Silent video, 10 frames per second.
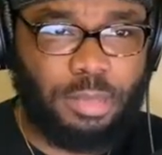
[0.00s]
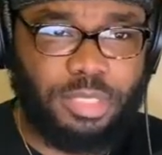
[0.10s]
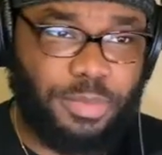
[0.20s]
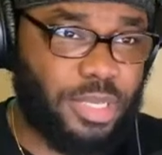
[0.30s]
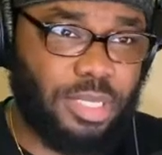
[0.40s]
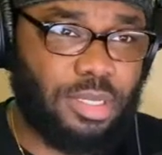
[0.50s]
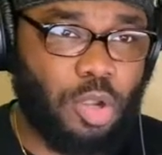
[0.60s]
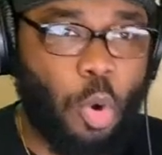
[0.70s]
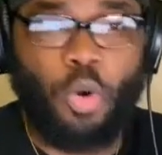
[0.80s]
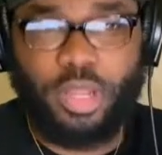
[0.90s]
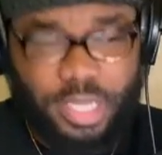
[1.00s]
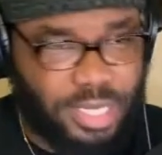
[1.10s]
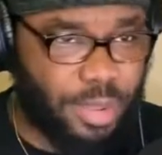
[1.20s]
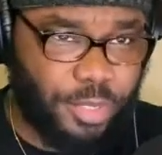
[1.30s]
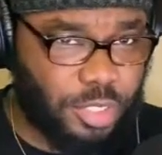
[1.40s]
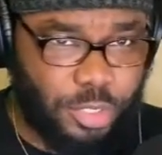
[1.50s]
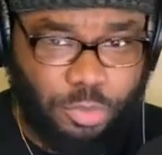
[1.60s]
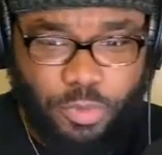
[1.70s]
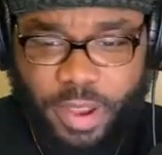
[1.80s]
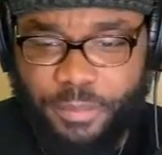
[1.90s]
to be courting Ndamukong
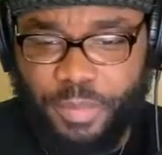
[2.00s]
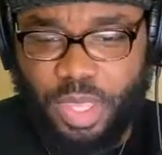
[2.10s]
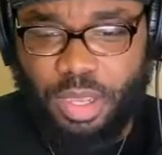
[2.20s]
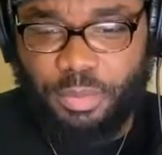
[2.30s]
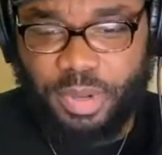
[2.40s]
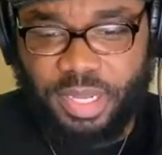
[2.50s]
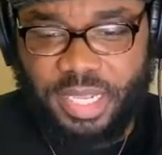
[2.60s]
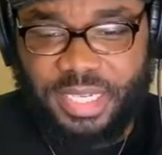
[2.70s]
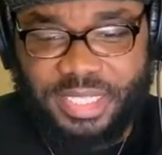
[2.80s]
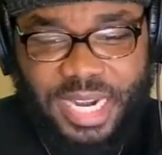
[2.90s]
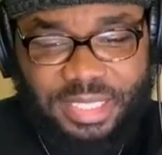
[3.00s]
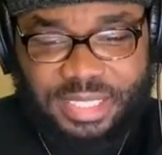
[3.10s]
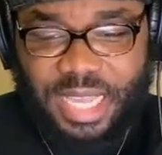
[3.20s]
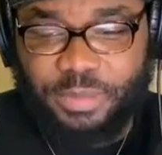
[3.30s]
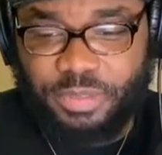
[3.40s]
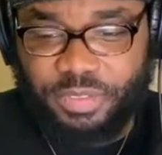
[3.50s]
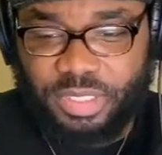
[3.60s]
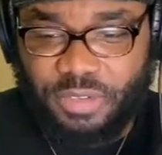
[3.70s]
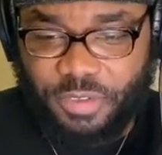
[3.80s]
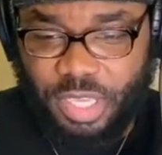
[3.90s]
Suh, right? But he decided to sign with the
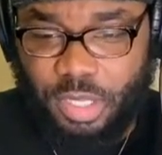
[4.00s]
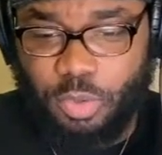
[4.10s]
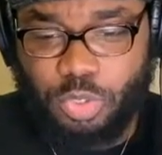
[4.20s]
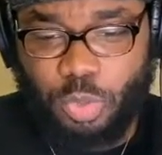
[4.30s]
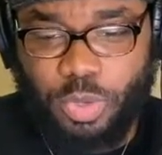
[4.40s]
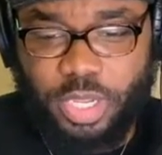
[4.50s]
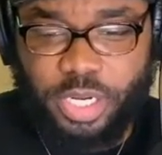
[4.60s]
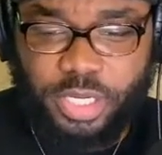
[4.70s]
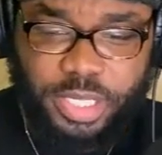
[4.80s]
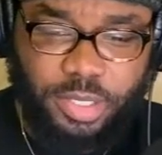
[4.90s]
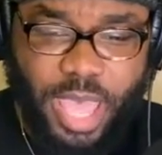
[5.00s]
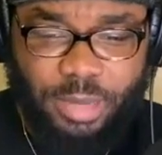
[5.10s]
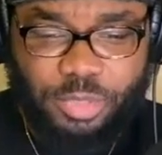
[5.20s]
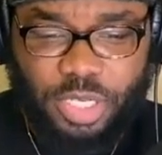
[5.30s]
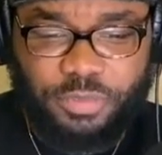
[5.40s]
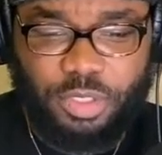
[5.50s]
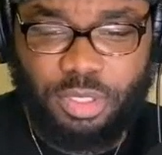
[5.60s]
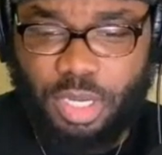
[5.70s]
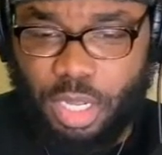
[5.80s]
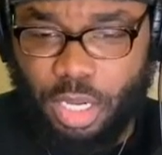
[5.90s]
Philadelphia Eagles on a one-year deal. Adam Schefter
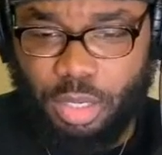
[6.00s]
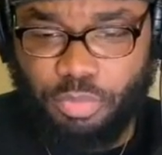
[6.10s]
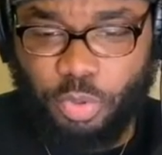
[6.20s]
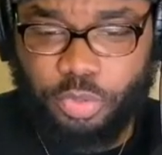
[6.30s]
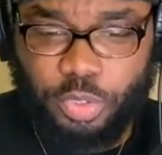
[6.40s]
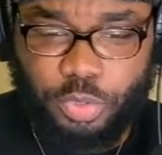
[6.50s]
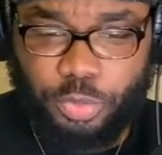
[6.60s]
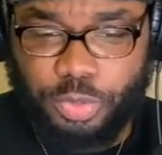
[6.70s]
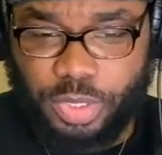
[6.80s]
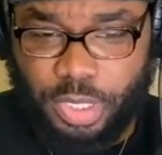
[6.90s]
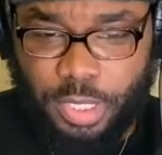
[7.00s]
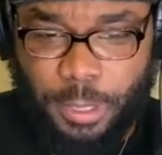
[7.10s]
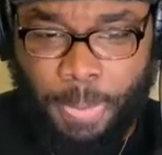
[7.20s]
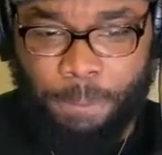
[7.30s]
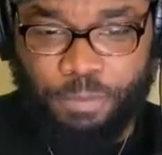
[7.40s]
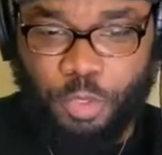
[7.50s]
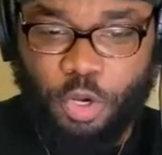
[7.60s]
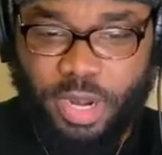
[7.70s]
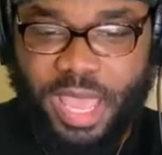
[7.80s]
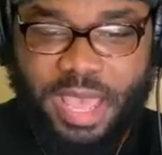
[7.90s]
broke the news. You're
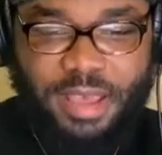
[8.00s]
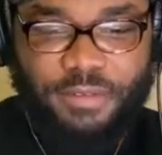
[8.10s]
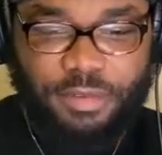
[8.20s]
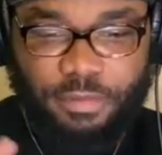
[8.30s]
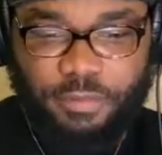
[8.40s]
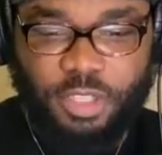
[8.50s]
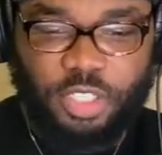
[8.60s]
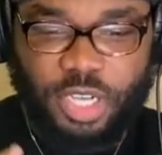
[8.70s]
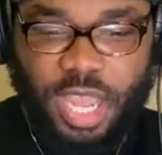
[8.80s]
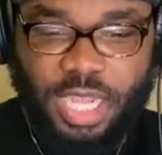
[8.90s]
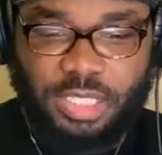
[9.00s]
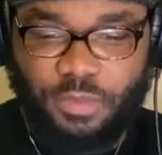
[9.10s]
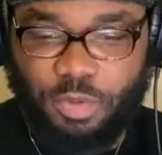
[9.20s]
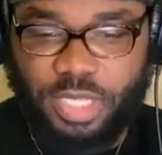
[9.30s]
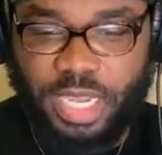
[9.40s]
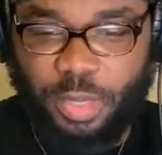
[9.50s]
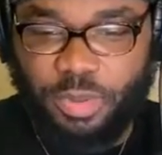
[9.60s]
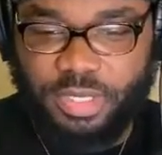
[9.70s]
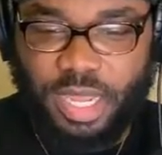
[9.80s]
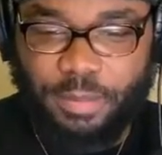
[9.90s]
going to have Fletcher Cox rotating
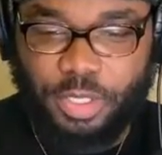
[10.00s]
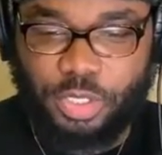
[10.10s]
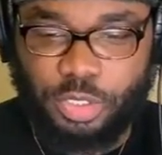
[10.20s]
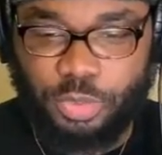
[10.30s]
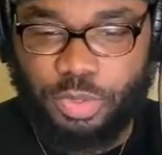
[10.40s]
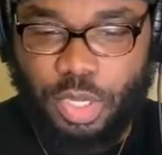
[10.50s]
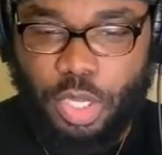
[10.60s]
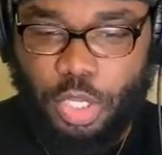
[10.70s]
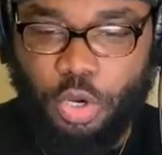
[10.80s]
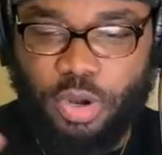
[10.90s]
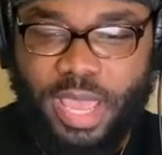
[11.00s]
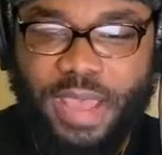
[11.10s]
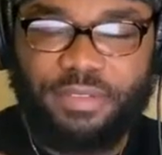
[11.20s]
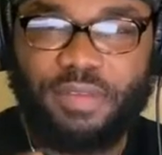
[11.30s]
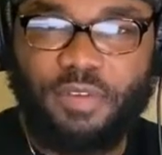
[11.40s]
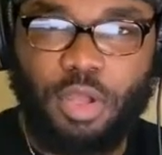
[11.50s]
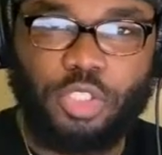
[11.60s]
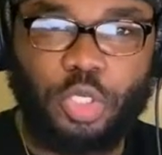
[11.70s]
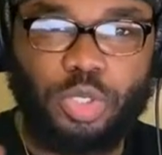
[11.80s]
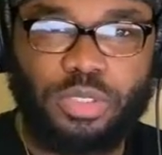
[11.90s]
with Ndamukong Suh. You're going to have Linval
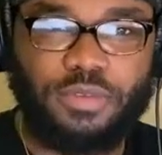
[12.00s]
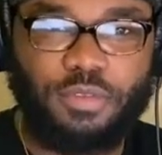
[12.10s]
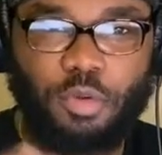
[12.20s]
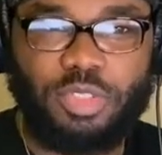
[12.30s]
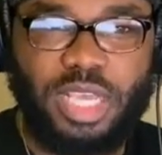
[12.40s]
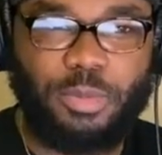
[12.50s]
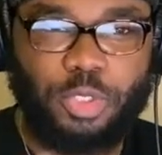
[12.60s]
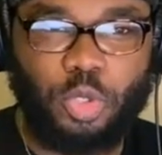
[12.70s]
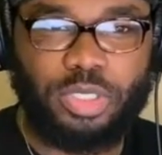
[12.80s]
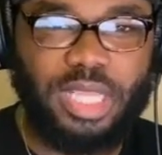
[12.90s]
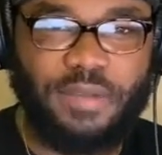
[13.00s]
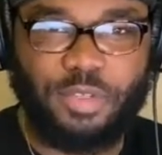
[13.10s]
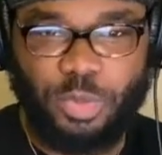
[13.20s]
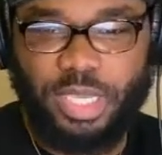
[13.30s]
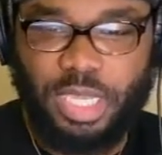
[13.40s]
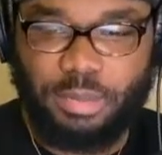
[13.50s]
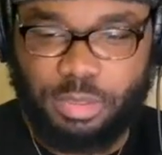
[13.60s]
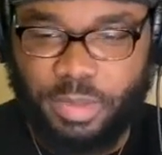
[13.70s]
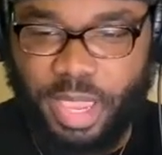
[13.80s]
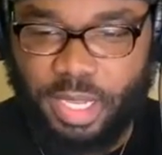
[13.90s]
Joseph rotating with Jordan Davis when he comes
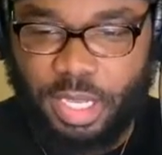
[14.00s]
back.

|---|

TASK OBJECTIVE: Restate the listing word for word. Pictures do not belong in the copy.

RESULT OF THE EXERCISE:
Silent video, 10 frames per second.
[0.00s]
[0.10s]
[0.20s]
[0.30s]
[0.40s]
[0.50s]
[0.60s]
[0.70s]
[0.80s]
[0.90s]
[1.00s]
[1.10s]
[1.20s]
[1.30s]
[1.40s]
[1.50s]
[1.60s]
[1.70s]
[1.80s]
[1.90s]
to be courting Ndamukong
[2.00s]
[2.10s]
[2.20s]
[2.30s]
[2.40s]
[2.50s]
[2.60s]
[2.70s]
[2.80s]
[2.90s]
[3.00s]
[3.10s]
[3.20s]
[3.30s]
[3.40s]
[3.50s]
[3.60s]
[3.70s]
[3.80s]
[3.90s]
Suh, right? But he decided to sign with the
[4.00s]
[4.10s]
[4.20s]
[4.30s]
[4.40s]
[4.50s]
[4.60s]
[4.70s]
[4.80s]
[4.90s]
[5.00s]
[5.10s]
[5.20s]
[5.30s]
[5.40s]
[5.50s]
[5.60s]
[5.70s]
[5.80s]
[5.90s]
Philadelphia Eagles on a one-year deal. Adam Schefter
[6.00s]
[6.10s]
[6.20s]
[6.30s]
[6.40s]
[6.50s]
[6.60s]
[6.70s]
[6.80s]
[6.90s]
[7.00s]
[7.10s]
[7.20s]
[7.30s]
[7.40s]
[7.50s]
[7.60s]
[7.70s]
[7.80s]
[7.90s]
broke the news. You're
[8.00s]
[8.10s]
[8.20s]
[8.30s]
[8.40s]
[8.50s]
[8.60s]
[8.70s]
[8.80s]
[8.90s]
[9.00s]
[9.10s]
[9.20s]
[9.30s]
[9.40s]
[9.50s]
[9.60s]
[9.70s]
[9.80s]
[9.90s]
going to have Fletcher Cox rotating
[10.00s]
[10.10s]
[10.20s]
[10.30s]
[10.40s]
[10.50s]
[10.60s]
[10.70s]
[10.80s]
[10.90s]
[11.00s]
[11.10s]
[11.20s]
[11.30s]
[11.40s]
[11.50s]
[11.60s]
[11.70s]
[11.80s]
[11.90s]
with Ndamukong Suh. You're going to have Linval
[12.00s]
[12.10s]
[12.20s]
[12.30s]
[12.40s]
[12.50s]
[12.60s]
[12.70s]
[12.80s]
[12.90s]
[13.00s]
[13.10s]
[13.20s]
[13.30s]
[13.40s]
[13.50s]
[13.60s]
[13.70s]
[13.80s]
[13.90s]
Joseph rotating with Jordan Davis when he comes
[14.00s]
back.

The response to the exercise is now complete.